Avec deux collègues, harcelées elles aussi, elle prend contact avec l'Association d'aide aux victimes et aux organisations confrontées aux suicides et dépressions professionnels (ASD pro). « C'est là que j'ai pris conscience d'avoir subi du harcèlement moral », confie Mme Oger. Elle adresse sa demande de reconnaissance de MP à la CPAM, qui rejette son dossier, mais l'oriente vers la CRRMP.
IL « EN [AVAIT] MARRE DE CE MONDE DE BRUTES »
Celle-ci refuse, malgré une expertise favorable. Même refus de la Commission de recours amiable (CRA), estimant que le dossier ne démontre pas de « lien direct et essentiel » entre son travail et sa dépression. Elle va maintenant contester cette décision devant le tribunal administratif.
Michelle Mailfait se bat, elle, pour son mari, un technicien dépanneur de machines, qui s'est suicidé le 25 décembre 2012, à 56 ans. Il avait trente-deux ans d'ancienneté. Après la fusion de son entreprise avec une autre en 2007 s'était mise en place une « nouvelle organisation plus axée sur la rentabilité, la performance, sans formation à part du e-learning, explique Mme Mailfait. Peu à peu, il s'est senti dépassé, il ressentait des manques en informatique ».
Il craint d'être licencié comme vient de l'être, en novembre 2012, un proche collègue, « soi-disant parce qu'il n'atteignait pas ses objectifs », indique Mme Mailfait. Il se suicide peu après avoir laissé un message dans lequel il a écrit qu'il « en [avait] marre de ce monde de brutes », confie son épouse.
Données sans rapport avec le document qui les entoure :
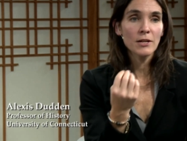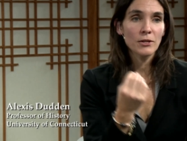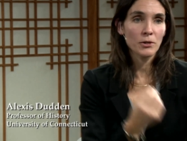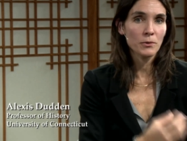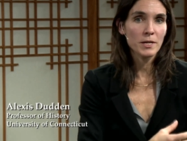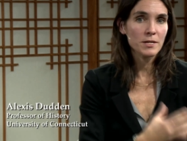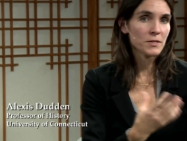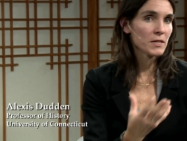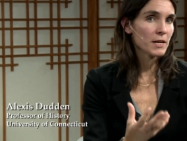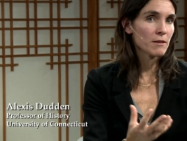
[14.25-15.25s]
The Koreans
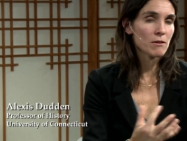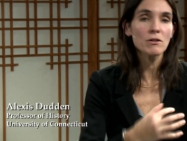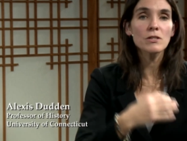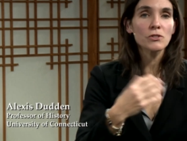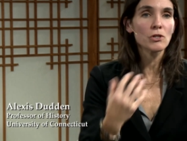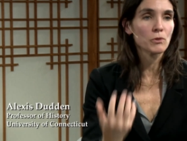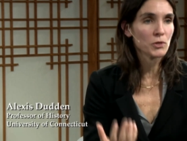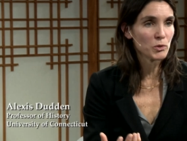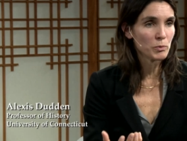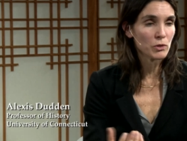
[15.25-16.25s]
say there is no
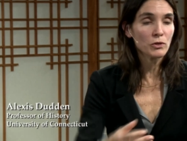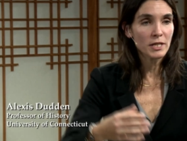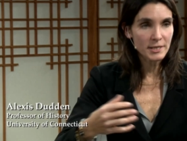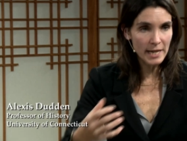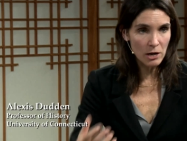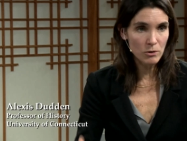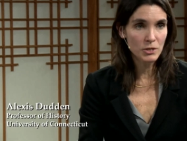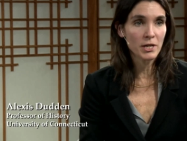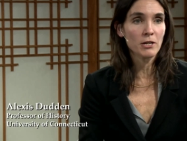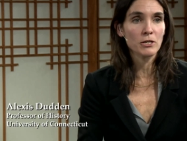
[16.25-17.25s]
dispute; it's our
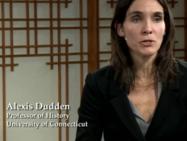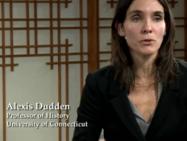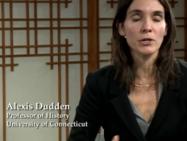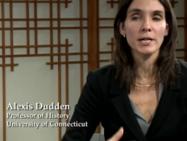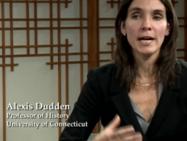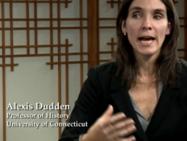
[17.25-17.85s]
territory,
« ILS FONT TOUT POUR NOUS DÉCOURAGER »
Dans un premier temps, elle demande la reconnaissance du suicide en accident du travail, ce qui lui est refusé par la CPAM, malgré un avis favorable du médecin-conseil. Refus aussi de la CRA. Motif : « Le suicide a eu lieu au domicile, un jour férié » et il n'est pas démontré de lien entre l'acte et le travail.
La CPAM lui conseille de saisir le CRRMP, auquel elle adresse son dossier en juin 2013. Mais cette instance reporte sa décision et, en décembre 2013, un refus lui est signifié par la CPAM, car l'avis du CRRMP ne lui est pas parvenu.
En consultant son dossier, Mme Mailfait découvre qu'il manque l'avis du médecin du travail qui pointait les mauvaises conditions de travail de M. Mailfait. « Ils font tout pour nous décourager », dénonce-t-elle.

Elle évoque aussi l'attitude de l'enquêteur mandaté par la CPAM auprès de la famille : « Il m'a dit : “Une procédure de reconnaissance, c'est très long et ça va coûter cher à l'employeur.” C'est vrai, mais ses conditions de travail ont coûté la vie à mon mari et détruit notre famille. » Son dossier est toujours en cours d'instruction. Parfois l'énergie lui manque pour continuer.